Summary. The manuscript introduces M²CQA, a culturally grounded multimodal benchmark consisting of images from 17 MENA countries paired with contrastive true and counterfactual statements in English, Arabic, and dialects. It defines the CounterFactual Hallucination Rate (CFHR) as the rate at which models accept visually incorrect but culturally plausible counterfactuals, conditioned on correctly answering the corresponding true statement. Evaluations across state-of-the-art VLMs and prompting strategies show that CFHR rises sharply for Arabic (especially dialects) even when true-statement accuracy remains high, and that reasoning-first prompting increases counterfactual acceptance while answer-first prompting improves robustness. The dataset is released publicly.

Significance. If the central empirical claim holds, the work fills a clear gap in hallucination evaluation by moving beyond English-centric and visually obvious errors to culturally plausible counterfactuals in under-served languages. The public dataset release and the conditional CFHR metric are concrete contributions that enable reproducible follow-up. The prompting-strategy finding also has immediate practical implications for deployment.

major comments (3)
  1. [§3] §3 (Dataset Construction and Validation): The manuscript states that counterfactual statements are 'visually incorrect' and 'culturally plausible' but provides no explicit protocol, inter-annotator agreement scores, or image-region grounding procedure for confirming visual mismatch, especially for dialectal Arabic items. Because CFHR is defined as acceptance conditioned on this premise, any noise in the counterfactual labels directly inflates the reported rates; this verification step is load-bearing for the headline Arabic/dialect result.
  2. [§4.2] §4.2 (CFHR Definition and Conditioning): The conditioning on 'correctly answering the true statement' is only described at a high level; it is unclear whether this uses the same prompt template, temperature, and decoding settings as the counterfactual query, or whether multiple samples are aggregated.
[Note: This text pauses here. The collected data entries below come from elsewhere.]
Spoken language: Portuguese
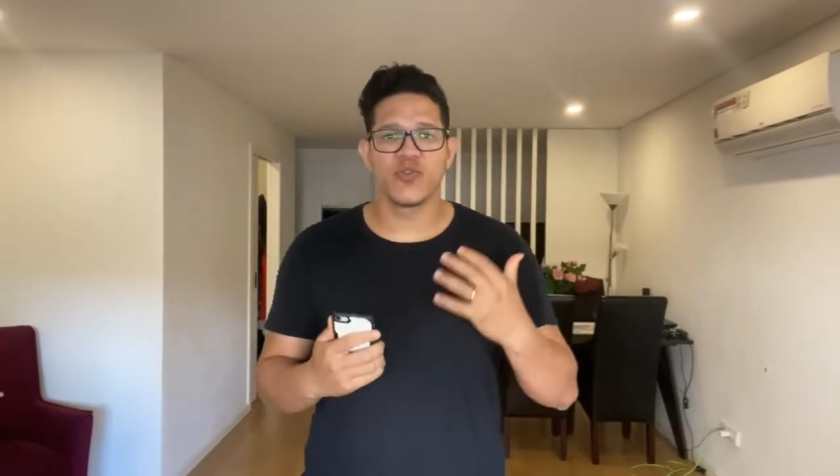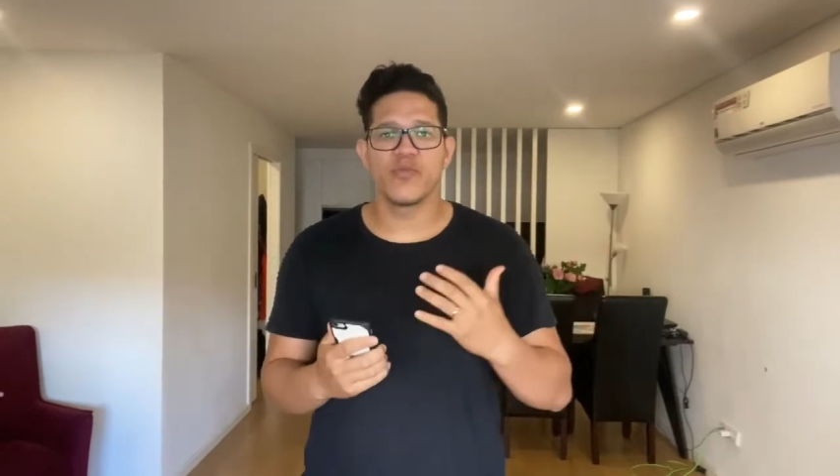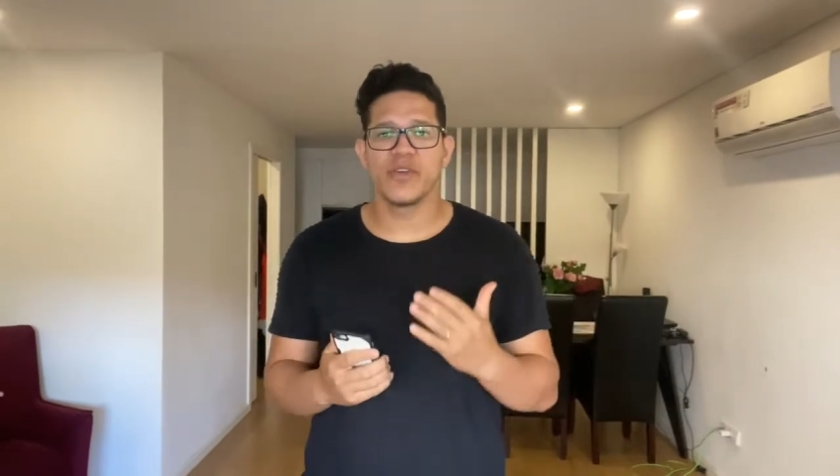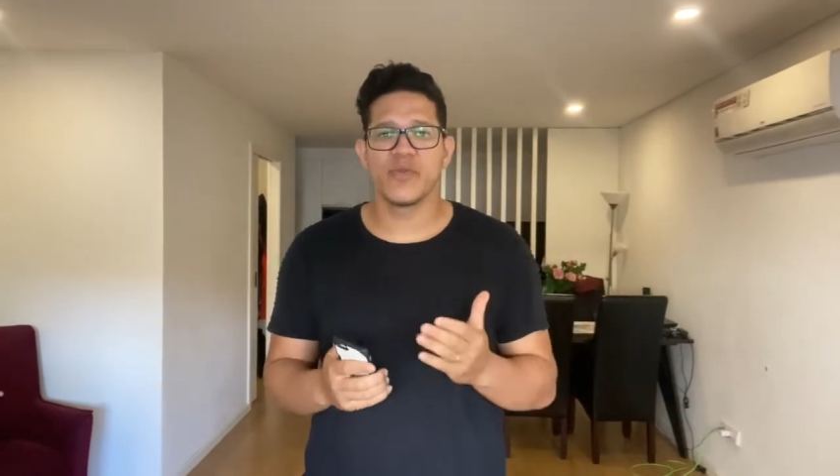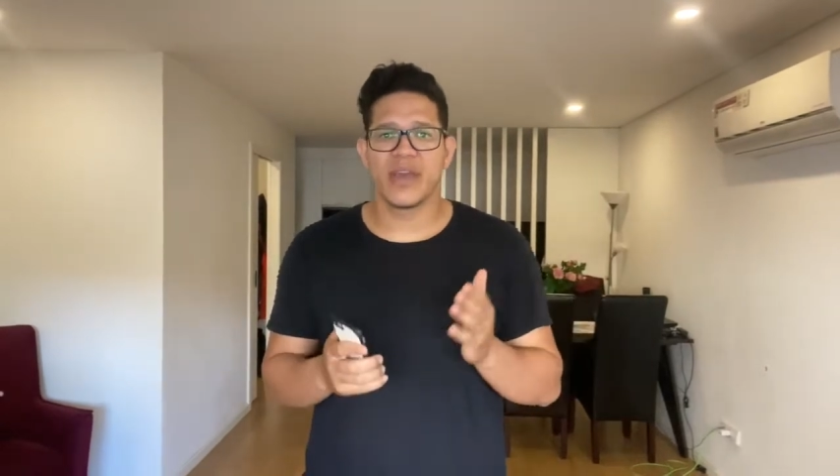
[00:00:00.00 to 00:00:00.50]

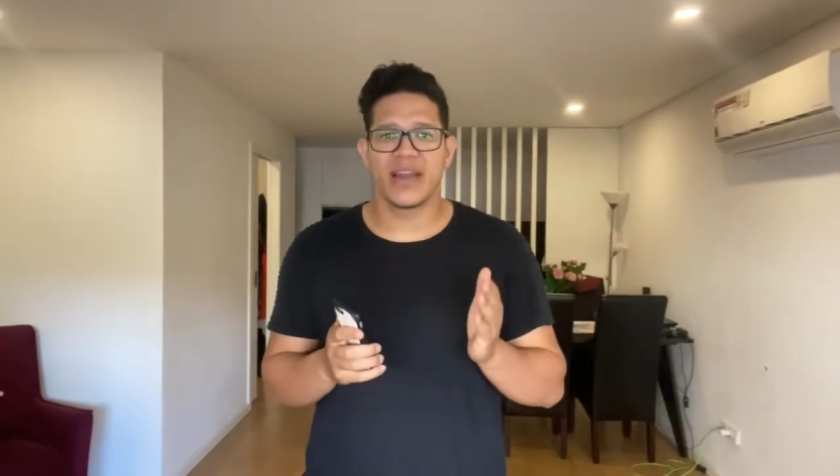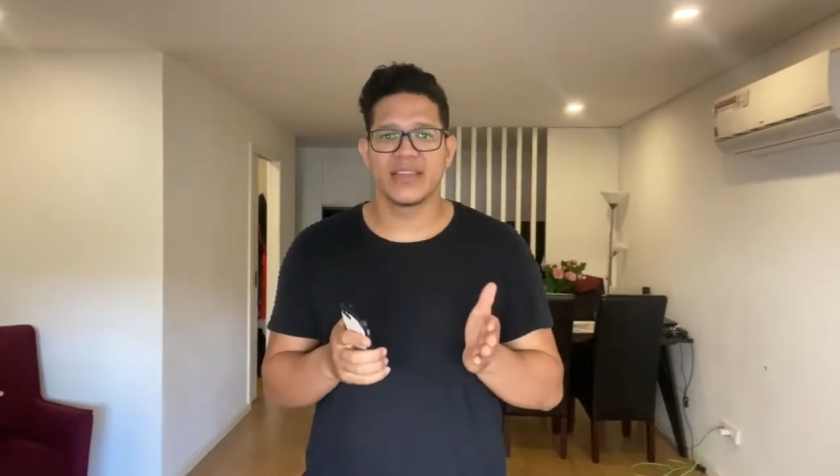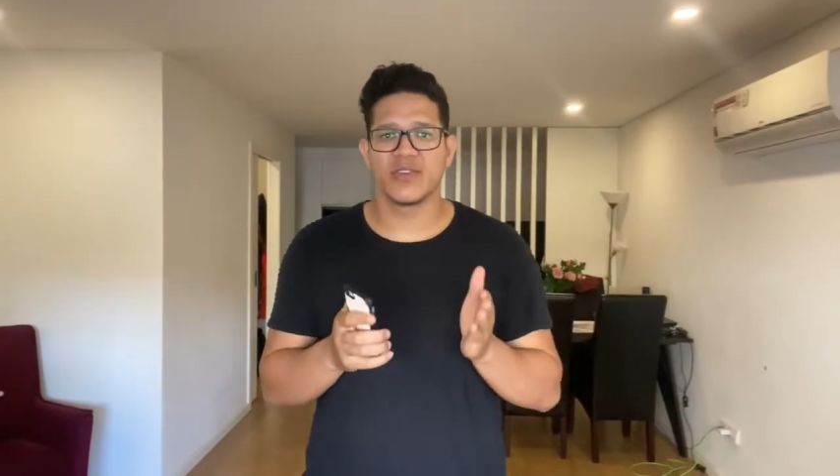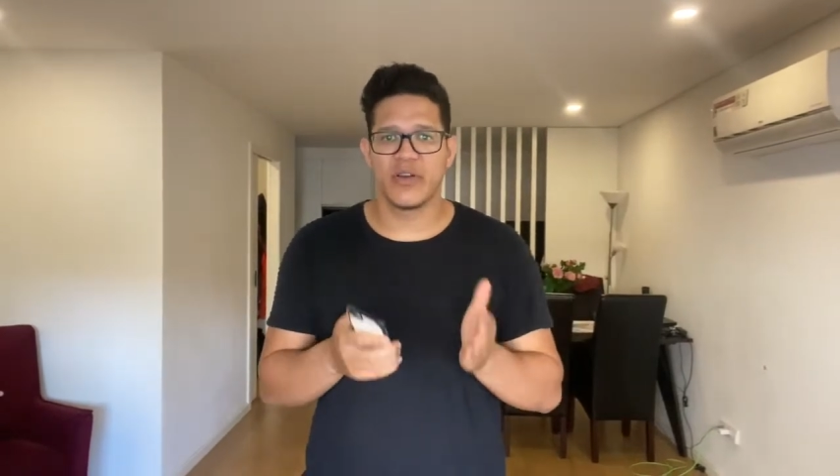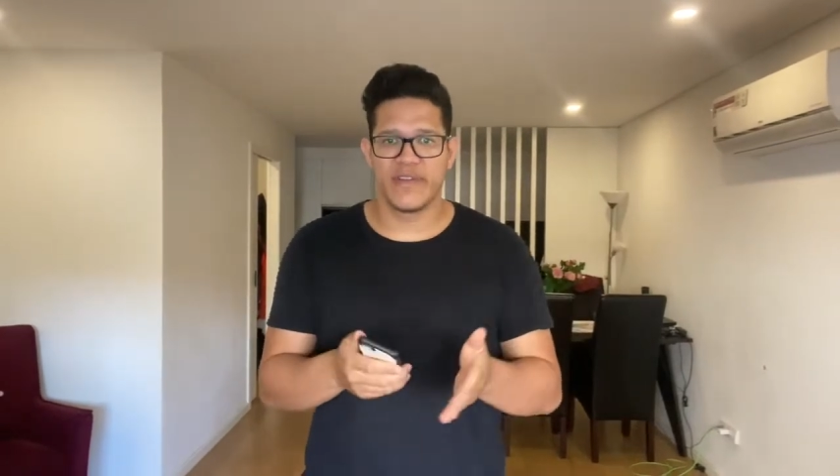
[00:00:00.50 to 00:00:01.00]
comigo em
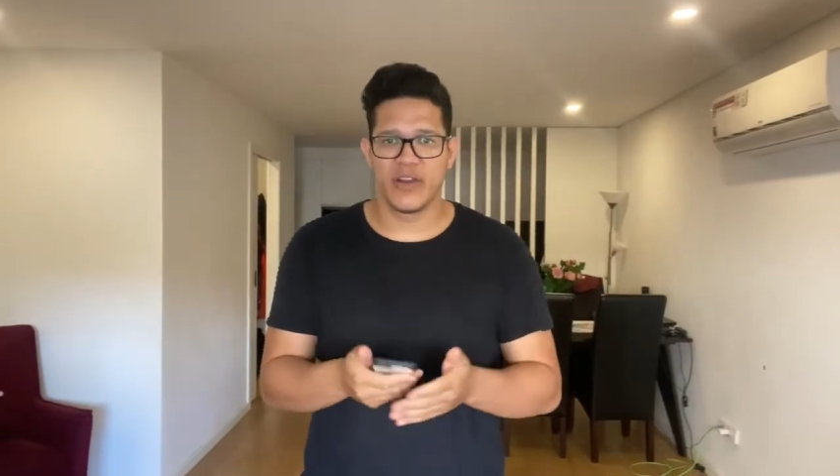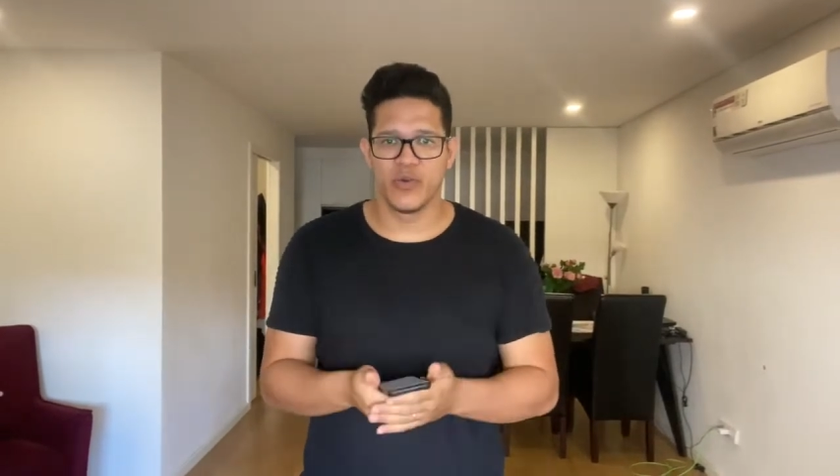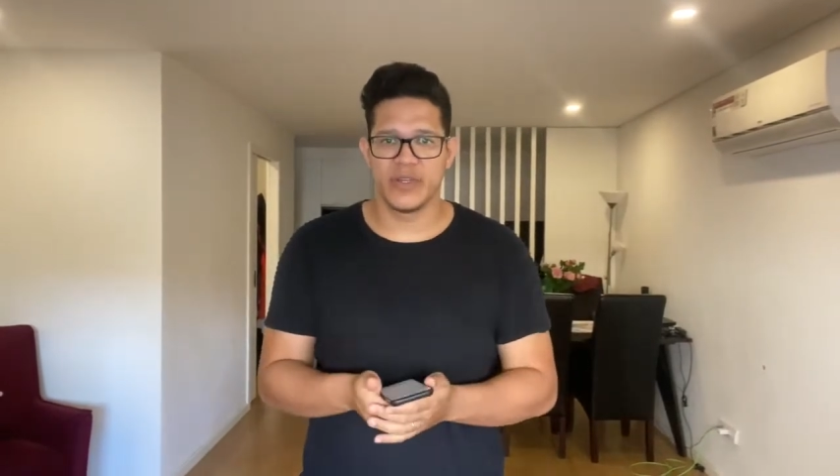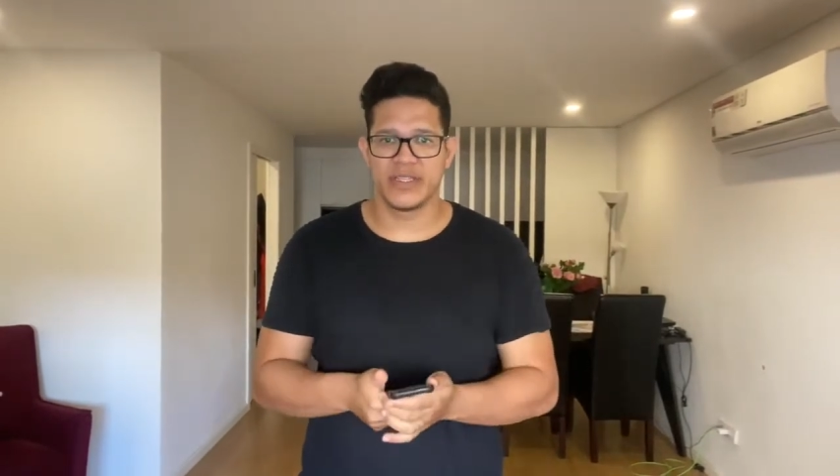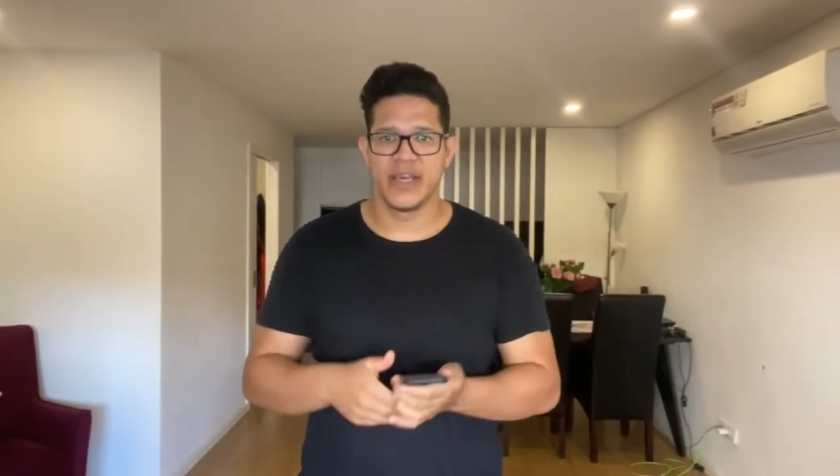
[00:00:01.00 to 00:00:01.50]
relação a valores.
Small changes in this conditioning can shift CFHR substantially, yet no sensitivity analysis or exact pseudocode is supplied.
  3. [Table 2 / Figure 3] Table 2 / Figure 3 (Arabic vs. Dialect Breakdown): The reported CFHR gap between Modern Standard Arabic and dialects is large, but the paper does not report per-dialect sample sizes, confidence intervals, or a statistical test for the difference. Without these, it is impossible to judge whether the 'sharp rise' is robust or driven by a few low-resource dialects.
minor comments (2)
  1. [§2] §2 (Related Work): The discussion of prior hallucination benchmarks omits recent multilingual efforts (e.g., those extending POPE or HallusionBench to non-English); adding two or three citations would strengthen context.
  2. [Figure 1] Figure 1 caption: The legend for prompting strategies is too small and the color mapping between English/Arabic lines is not described in text; this reduces readability.
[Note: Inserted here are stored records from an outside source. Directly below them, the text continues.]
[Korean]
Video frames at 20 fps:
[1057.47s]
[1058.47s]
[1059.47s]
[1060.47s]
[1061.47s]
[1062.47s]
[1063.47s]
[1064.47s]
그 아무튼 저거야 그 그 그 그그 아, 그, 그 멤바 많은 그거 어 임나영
Simulated Author's Rebuttal

3 responses · 0 unresolved

We thank the referee for the constructive and detailed feedback. We address each major comment below and will revise the manuscript to incorporate the suggested improvements for clarity and rigor.

read point-by-point responses
  1. Referee: [§3] §3 (Dataset Construction and Validation): The manuscript states that counterfactual statements are 'visually incorrect' and 'culturally plausible' but provides no explicit protocol, inter-annotator agreement scores, or image-region grounding procedure for confirming visual mismatch, especially for dialectal Arabic items. Because CFHR is defined as acceptance conditioned on this premise, any noise in the counterfactual labels directly inflates the reported rates; this verification step is load-bearing for the headline Arabic/dialect result.

    Authors: We agree that a more explicit description of the verification process is necessary to support the CFHR metric. The original manuscript provided only a high-level overview of how counterfactuals were generated and validated. In the revision, we will expand §3 with the full annotation protocol, including the guidelines given to annotators, the inter-annotator agreement scores computed during dataset creation, and the specific procedures used for confirming visual mismatch via image-region grounding. Special attention will be given to dialectal Arabic items, with examples of how cultural plausibility and visual incorrectness were jointly assessed. revision: yes

  2. Referee: [§4.2] §4.2 (CFHR Definition and Conditioning): The conditioning on 'correctly answering the true statement' is only described at a high level; it is unclear whether this uses the same prompt template, temperature, and decoding settings as the counterfactual query, or whether multiple samples are aggregated. Small changes in this conditioning can shift CFHR substantially, yet no sensitivity analysis or exact pseudocode is supplied.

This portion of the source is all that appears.